== DATA SUPPLIED

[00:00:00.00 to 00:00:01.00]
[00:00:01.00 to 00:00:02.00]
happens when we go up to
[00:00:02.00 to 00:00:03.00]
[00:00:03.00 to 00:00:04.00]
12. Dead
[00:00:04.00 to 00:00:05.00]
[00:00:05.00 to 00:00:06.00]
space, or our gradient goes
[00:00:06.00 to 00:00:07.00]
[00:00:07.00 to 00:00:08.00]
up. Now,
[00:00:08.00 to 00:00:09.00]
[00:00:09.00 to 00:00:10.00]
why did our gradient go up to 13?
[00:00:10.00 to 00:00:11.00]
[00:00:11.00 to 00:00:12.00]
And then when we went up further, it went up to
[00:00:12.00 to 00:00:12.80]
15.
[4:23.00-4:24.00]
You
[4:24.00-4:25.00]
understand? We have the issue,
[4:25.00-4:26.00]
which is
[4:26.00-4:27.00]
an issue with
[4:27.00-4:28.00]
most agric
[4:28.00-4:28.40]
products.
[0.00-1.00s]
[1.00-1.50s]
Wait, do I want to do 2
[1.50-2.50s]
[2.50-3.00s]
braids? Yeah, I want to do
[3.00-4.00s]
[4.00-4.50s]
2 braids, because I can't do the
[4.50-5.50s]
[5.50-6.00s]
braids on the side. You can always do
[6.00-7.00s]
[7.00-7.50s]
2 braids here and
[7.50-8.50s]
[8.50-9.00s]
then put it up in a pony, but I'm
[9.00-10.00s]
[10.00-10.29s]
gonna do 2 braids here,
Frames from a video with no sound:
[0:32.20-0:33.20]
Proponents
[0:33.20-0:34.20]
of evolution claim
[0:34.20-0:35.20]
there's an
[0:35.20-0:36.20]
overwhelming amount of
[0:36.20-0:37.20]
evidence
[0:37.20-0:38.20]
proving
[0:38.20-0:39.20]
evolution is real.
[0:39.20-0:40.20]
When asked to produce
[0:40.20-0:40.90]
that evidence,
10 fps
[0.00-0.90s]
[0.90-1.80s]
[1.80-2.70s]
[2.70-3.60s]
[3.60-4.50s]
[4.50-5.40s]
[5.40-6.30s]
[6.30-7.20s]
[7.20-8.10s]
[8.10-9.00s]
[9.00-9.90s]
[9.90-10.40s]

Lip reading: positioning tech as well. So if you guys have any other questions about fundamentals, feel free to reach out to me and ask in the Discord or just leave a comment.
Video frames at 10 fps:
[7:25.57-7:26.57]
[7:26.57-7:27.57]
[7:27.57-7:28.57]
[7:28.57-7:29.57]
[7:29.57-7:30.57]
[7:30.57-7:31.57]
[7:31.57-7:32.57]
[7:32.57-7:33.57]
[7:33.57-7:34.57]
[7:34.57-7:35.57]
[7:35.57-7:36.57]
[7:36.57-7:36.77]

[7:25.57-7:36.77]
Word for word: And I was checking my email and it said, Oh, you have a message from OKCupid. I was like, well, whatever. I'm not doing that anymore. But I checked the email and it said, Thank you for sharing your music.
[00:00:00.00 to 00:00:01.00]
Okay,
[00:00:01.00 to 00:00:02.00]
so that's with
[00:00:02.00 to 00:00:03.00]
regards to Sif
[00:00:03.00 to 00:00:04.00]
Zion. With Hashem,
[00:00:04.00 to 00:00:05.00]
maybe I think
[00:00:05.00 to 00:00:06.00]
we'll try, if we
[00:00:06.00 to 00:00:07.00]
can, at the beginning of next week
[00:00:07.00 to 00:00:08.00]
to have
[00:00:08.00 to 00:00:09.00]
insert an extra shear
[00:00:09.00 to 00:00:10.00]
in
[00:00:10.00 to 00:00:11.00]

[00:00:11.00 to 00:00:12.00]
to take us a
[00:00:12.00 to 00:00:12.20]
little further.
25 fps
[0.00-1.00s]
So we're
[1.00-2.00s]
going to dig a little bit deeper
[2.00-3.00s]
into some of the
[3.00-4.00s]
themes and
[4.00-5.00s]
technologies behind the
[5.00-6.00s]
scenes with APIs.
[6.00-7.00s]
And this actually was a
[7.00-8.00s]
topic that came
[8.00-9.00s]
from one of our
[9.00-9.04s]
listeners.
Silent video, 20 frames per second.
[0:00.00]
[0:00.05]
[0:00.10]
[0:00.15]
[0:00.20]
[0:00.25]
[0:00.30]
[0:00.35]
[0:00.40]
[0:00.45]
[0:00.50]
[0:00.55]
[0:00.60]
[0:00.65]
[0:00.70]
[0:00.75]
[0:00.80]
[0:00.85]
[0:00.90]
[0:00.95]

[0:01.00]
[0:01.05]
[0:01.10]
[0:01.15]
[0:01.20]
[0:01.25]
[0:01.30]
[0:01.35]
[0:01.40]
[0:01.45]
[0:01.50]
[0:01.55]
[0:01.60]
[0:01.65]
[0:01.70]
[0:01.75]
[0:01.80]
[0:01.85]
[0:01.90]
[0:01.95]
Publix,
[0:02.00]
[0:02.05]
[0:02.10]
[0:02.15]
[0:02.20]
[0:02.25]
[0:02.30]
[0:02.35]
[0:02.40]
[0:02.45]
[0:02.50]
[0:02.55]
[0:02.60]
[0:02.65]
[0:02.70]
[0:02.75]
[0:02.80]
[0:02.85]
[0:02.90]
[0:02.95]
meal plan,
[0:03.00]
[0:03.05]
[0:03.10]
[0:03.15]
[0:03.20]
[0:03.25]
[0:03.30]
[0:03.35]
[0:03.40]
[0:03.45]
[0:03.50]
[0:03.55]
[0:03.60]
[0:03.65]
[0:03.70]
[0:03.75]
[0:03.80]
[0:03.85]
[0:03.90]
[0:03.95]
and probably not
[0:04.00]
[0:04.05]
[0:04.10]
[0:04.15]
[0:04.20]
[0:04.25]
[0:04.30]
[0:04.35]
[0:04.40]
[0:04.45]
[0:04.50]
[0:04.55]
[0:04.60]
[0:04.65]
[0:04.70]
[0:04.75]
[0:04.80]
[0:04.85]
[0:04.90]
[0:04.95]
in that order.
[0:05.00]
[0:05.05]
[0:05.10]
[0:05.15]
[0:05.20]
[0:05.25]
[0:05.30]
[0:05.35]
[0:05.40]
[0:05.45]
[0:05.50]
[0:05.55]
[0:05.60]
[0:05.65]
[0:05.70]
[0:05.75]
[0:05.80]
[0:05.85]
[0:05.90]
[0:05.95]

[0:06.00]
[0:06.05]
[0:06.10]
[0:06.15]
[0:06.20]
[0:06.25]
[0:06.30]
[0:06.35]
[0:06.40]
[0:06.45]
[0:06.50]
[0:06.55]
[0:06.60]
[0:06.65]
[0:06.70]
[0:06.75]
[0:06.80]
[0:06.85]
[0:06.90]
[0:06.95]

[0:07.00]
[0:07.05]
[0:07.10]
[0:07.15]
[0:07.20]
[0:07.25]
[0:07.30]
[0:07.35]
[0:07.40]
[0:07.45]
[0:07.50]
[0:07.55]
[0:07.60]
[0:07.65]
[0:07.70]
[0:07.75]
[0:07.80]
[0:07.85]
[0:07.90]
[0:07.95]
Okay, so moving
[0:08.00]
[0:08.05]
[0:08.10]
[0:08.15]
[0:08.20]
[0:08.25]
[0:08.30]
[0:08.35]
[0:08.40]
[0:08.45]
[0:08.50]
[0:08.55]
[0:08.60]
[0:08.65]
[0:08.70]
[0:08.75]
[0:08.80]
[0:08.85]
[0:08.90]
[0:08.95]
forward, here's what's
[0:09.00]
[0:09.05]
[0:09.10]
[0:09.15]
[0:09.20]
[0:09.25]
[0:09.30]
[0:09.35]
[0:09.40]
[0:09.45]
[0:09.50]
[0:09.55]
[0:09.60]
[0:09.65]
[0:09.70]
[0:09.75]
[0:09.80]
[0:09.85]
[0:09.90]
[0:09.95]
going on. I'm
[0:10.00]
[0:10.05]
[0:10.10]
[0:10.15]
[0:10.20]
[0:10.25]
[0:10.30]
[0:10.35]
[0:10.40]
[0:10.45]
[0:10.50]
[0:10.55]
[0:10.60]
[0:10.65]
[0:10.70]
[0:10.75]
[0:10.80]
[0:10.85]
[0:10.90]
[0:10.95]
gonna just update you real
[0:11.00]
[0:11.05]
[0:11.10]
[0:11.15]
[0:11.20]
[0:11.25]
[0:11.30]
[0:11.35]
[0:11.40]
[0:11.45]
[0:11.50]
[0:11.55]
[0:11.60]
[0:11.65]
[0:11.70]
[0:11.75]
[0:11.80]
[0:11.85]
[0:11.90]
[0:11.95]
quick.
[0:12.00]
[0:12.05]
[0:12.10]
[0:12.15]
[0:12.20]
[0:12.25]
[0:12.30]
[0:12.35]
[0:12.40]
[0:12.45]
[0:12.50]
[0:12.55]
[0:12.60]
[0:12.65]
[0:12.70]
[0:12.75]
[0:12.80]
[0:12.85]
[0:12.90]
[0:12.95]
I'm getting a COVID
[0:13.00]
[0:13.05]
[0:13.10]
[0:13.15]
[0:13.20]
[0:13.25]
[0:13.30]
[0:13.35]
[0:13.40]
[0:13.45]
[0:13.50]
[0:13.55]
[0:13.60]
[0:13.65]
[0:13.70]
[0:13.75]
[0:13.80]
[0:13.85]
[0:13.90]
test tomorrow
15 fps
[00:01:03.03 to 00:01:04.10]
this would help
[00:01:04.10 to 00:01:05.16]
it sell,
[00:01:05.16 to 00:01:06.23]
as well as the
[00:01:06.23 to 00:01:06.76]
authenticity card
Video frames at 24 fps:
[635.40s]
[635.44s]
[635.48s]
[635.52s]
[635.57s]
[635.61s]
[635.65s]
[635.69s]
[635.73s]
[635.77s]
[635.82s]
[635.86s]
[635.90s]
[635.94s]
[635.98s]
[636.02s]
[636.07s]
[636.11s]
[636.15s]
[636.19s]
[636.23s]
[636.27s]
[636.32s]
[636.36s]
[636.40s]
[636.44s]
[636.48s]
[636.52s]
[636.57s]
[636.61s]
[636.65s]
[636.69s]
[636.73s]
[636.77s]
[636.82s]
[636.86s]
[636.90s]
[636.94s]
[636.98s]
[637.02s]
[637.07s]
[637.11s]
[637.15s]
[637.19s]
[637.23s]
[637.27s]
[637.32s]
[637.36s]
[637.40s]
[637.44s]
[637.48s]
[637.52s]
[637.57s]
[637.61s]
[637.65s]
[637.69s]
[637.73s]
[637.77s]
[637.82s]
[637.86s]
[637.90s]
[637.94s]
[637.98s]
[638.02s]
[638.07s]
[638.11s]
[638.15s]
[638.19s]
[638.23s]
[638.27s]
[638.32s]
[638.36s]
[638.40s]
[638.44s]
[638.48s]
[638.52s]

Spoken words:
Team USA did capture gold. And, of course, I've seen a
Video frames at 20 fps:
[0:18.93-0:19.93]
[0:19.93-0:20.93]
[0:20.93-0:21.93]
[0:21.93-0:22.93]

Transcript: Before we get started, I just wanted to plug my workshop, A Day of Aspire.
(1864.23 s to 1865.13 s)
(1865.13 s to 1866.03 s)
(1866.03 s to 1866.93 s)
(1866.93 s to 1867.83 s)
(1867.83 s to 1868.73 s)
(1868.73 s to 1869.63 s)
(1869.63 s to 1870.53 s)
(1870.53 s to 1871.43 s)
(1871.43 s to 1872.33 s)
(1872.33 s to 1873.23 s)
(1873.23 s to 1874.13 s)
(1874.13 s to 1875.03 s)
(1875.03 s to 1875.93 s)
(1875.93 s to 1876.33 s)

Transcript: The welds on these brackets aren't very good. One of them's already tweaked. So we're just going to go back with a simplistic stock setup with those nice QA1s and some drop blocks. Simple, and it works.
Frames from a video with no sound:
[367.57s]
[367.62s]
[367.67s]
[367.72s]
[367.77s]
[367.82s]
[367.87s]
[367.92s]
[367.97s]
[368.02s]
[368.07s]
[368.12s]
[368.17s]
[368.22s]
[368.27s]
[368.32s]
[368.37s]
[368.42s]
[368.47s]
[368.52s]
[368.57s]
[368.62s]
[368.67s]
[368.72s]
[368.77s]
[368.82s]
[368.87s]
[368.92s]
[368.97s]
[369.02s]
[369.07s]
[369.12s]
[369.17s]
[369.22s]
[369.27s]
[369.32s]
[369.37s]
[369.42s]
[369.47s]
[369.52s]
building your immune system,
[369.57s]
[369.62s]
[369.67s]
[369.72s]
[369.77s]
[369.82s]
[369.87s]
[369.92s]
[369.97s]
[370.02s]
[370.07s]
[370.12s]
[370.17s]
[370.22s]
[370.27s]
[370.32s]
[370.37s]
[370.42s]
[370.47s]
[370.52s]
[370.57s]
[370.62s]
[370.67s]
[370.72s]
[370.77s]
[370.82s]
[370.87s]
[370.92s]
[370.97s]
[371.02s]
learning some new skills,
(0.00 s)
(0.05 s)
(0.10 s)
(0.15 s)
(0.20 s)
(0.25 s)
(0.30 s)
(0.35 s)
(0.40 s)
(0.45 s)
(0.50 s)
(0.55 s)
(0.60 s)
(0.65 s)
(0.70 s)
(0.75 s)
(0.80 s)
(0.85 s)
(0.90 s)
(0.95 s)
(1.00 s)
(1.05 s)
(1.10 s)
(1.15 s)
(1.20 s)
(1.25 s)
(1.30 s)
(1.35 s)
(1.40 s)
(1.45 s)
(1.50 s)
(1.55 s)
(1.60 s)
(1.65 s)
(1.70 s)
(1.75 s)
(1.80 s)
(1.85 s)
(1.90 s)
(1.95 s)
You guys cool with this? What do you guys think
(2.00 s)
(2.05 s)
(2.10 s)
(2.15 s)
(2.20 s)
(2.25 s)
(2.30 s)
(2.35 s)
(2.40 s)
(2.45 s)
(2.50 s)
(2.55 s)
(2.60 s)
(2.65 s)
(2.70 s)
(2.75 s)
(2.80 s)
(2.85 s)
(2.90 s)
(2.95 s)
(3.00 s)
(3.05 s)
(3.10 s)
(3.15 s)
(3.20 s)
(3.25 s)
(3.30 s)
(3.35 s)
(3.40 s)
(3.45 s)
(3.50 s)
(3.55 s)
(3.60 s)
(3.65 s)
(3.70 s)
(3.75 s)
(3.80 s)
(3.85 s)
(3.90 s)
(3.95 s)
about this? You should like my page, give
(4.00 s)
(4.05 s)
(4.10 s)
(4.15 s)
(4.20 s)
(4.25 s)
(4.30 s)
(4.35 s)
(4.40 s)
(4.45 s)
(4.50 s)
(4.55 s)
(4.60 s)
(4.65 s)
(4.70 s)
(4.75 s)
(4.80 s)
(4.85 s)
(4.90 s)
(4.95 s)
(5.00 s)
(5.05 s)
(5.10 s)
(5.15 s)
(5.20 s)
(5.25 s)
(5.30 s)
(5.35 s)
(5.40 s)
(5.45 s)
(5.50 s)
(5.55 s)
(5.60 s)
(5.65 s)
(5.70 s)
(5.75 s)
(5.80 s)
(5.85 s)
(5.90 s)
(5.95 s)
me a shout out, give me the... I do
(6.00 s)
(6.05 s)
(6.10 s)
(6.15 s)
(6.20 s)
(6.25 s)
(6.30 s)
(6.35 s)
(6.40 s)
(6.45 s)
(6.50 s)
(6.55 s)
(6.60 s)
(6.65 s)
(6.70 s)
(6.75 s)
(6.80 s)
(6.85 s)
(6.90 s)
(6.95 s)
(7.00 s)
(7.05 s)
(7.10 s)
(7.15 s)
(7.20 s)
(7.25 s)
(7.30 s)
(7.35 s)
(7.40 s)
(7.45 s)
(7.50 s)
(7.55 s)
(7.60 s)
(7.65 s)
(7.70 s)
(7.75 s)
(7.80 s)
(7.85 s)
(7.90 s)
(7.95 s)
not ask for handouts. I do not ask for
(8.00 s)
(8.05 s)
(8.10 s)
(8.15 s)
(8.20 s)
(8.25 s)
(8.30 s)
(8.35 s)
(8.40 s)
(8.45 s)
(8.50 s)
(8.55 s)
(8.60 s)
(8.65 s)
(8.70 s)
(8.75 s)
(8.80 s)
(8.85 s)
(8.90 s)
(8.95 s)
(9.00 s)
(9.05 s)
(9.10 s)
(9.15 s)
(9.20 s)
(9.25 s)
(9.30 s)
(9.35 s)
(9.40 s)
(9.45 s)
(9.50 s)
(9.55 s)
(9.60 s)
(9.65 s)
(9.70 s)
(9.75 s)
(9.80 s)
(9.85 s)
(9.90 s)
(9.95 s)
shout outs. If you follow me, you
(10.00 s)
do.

====

- WHAT IS EXPECTED
Print the first line of the records above and each line after it, exactly, through the line with "[9.90-10.40s]".

- ANSWER TO THIS EXERCISE
[00:00:00.00 to 00:00:01.00]
[00:00:01.00 to 00:00:02.00]
happens when we go up to
[00:00:02.00 to 00:00:03.00]
[00:00:03.00 to 00:00:04.00]
12. Dead
[00:00:04.00 to 00:00:05.00]
[00:00:05.00 to 00:00:06.00]
space, or our gradient goes
[00:00:06.00 to 00:00:07.00]
[00:00:07.00 to 00:00:08.00]
up. Now,
[00:00:08.00 to 00:00:09.00]
[00:00:09.00 to 00:00:10.00]
why did our gradient go up to 13?
[00:00:10.00 to 00:00:11.00]
[00:00:11.00 to 00:00:12.00]
And then when we went up further, it went up to
[00:00:12.00 to 00:00:12.80]
15.
[4:23.00-4:24.00]
You
[4:24.00-4:25.00]
understand? We have the issue,
[4:25.00-4:26.00]
which is
[4:26.00-4:27.00]
an issue with
[4:27.00-4:28.00]
most agric
[4:28.00-4:28.40]
products.
[0.00-1.00s]
[1.00-1.50s]
Wait, do I want to do 2
[1.50-2.50s]
[2.50-3.00s]
braids? Yeah, I want to do
[3.00-4.00s]
[4.00-4.50s]
2 braids, because I can't do the
[4.50-5.50s]
[5.50-6.00s]
braids on the side. You can always do
[6.00-7.00s]
[7.00-7.50s]
2 braids here and
[7.50-8.50s]
[8.50-9.00s]
then put it up in a pony, but I'm
[9.00-10.00s]
[10.00-10.29s]
gonna do 2 braids here,
Frames from a video with no sound:
[0:32.20-0:33.20]
Proponents
[0:33.20-0:34.20]
of evolution claim
[0:34.20-0:35.20]
there's an
[0:35.20-0:36.20]
overwhelming amount of
[0:36.20-0:37.20]
evidence
[0:37.20-0:38.20]
proving
[0:38.20-0:39.20]
evolution is real.
[0:39.20-0:40.20]
When asked to produce
[0:40.20-0:40.90]
that evidence,
10 fps
[0.00-0.90s]
[0.90-1.80s]
[1.80-2.70s]
[2.70-3.60s]
[3.60-4.50s]
[4.50-5.40s]
[5.40-6.30s]
[6.30-7.20s]
[7.20-8.10s]
[8.10-9.00s]
[9.00-9.90s]
[9.90-10.40s]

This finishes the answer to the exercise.